Combine this level of uncertainty with our intentions (goal directed behavior) and you observe the consternation of the ages. This is not a matter of going with the flow, but trying to get something done, achieve a goal, create an accomplishment. Elliott describes this as the “time span of intention.”

In spite of our best intentions, the longer it takes to achieve the goal, the more time life has to be unpredictable. The shorter time it takes to achieve the goal, the less time life has to happen, the less opportunity for some circumstance to come in sideways and blow everything up.

Time span is about contingencies. Time span becomes a calibration tool that allows us to precisely measure the impact of uncertainty in our best laid plans.

Step back and remember Murphy’s Law. Anything that can go wrong, will go wrong. How long do we give Murphy to play?

Dotted Lines Create Ambiguity

“Each department manager turned toward internal efficiency because you told them to. No waste, no scrap, predictable output,” I said. “But now you have multiple departments, multiple systems and subsystems. You have silos. Silos that compete. Silos that compete on budget. They compete for resources. They compete for your managerial attention. Most companies stay stuck here. It’s your move.”

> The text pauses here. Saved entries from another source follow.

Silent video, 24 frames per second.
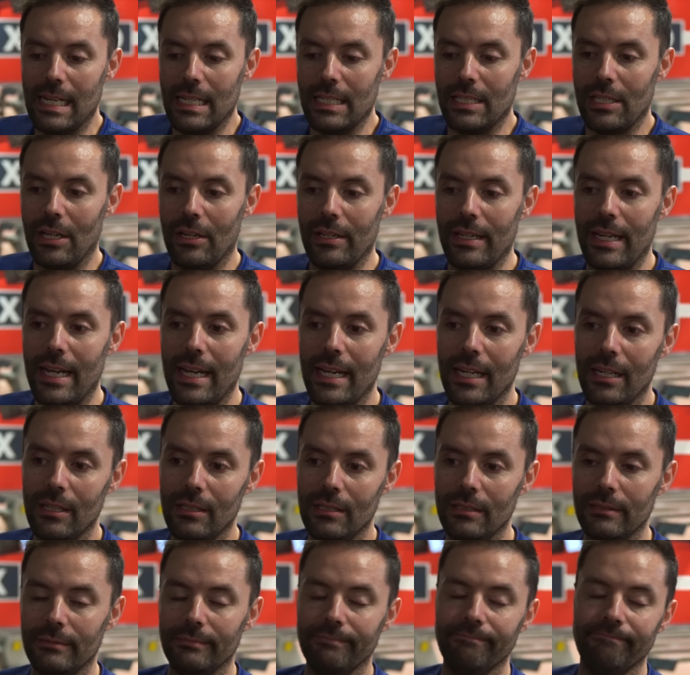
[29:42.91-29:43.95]
So
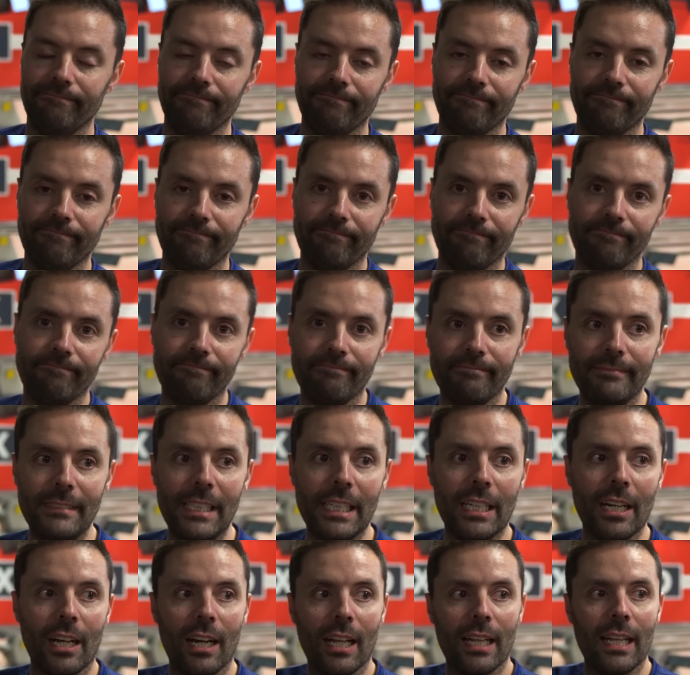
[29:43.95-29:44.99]
now
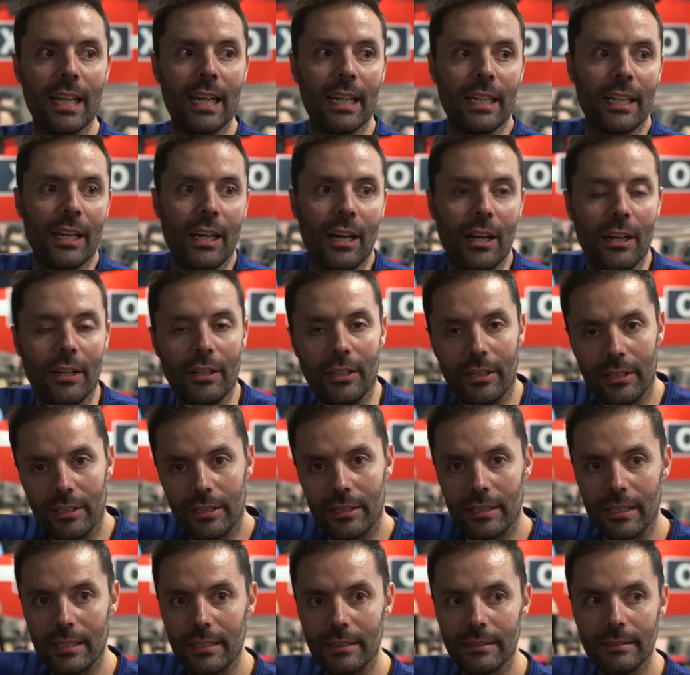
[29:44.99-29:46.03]
you gotta let it go,
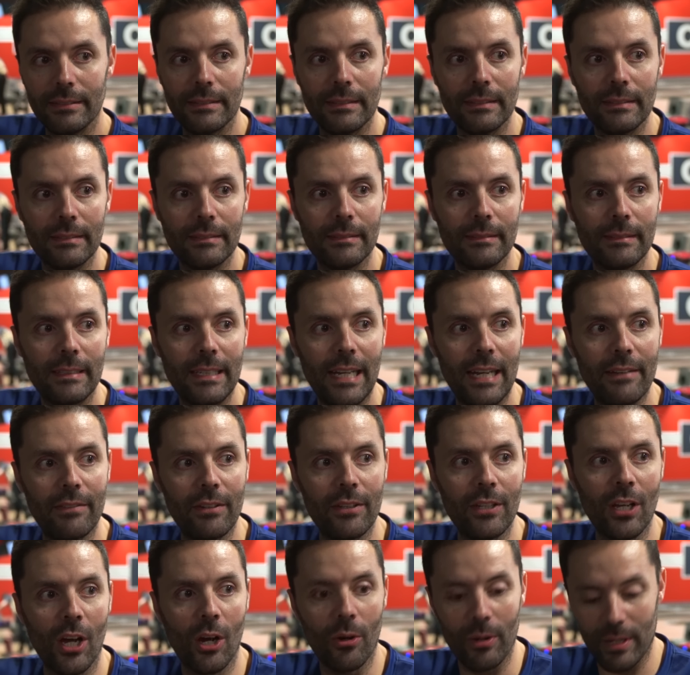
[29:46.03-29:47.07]

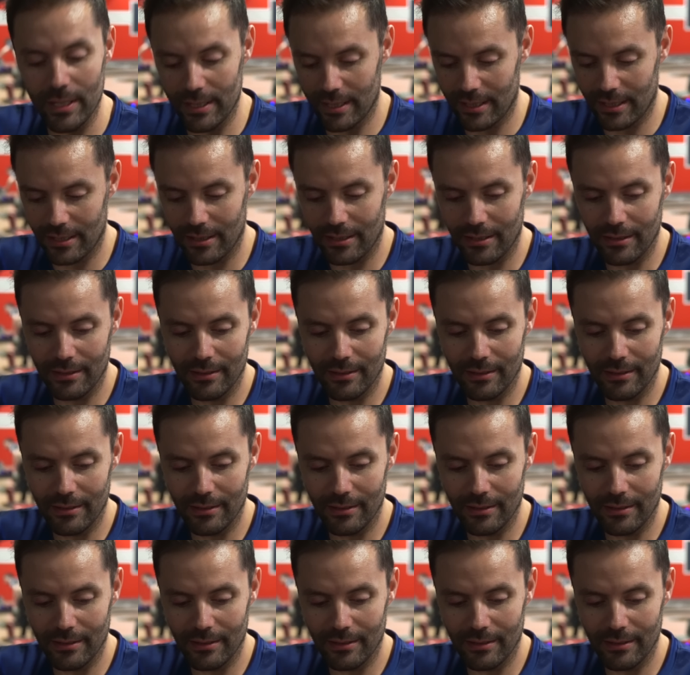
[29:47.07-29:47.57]
even though it's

Regina was thinking. Her eyes looked down, her vision went inside. “I am the problem,” she observed. “I told them to be this way?”

“You are the problem,” I agreed. “And you are the solution. Your departments are perfectly capable of creating those internal efficiencies, but those internal efficiencies have to be optimized. Work goes sideways through the organization. It starts with marketing, then goes to sales, then to contracting, then to operations, then to warranty, looping into R&D. Work gets handed off from one department to another.”

“So, I can’t just put all the managers in a room and tell them to figure it out?” she guessed.

“Your role is one of integration,” I nodded.

“Like all the dotted lines on the org chart?” Regina offered.

“Your dotted lines on the org chart have your best intentions. Intuitively you understand the horizontal cross-functional working relationships, that’s why you drew the dotted lines. But dotted lines create ambiguity. No one understands the specific accountability and the limited authority that goes with those dotted lines. So people make stuff up. And that’s where the trouble begins.”

The Uncertainty of the Future

“You look absorbed in something,” I observed.

Abbe looked up from her desk. “Yes, I have this project coming up. Never worked on a project like this before. Don’t know anyone who has worked on a project like this before. Risky. Not devastating risk, but this project could go sideways fast.”

“And?” I asked.

“I am trying to think about projects we have completed in the past that could help me figure out this new project,” she replied.

“Looking for patterns in past projects will only help you so much. It helps you understand the past. But we live, going forward into the future. And we cannot predict the future. There is uncertainty and ambiguity. Planning helps, but even the best plan rarely survives its train-wreck with reality. We cannot control the future. The best we can do is be clear about our intentions. And prepare ourselves for that uncertainty.”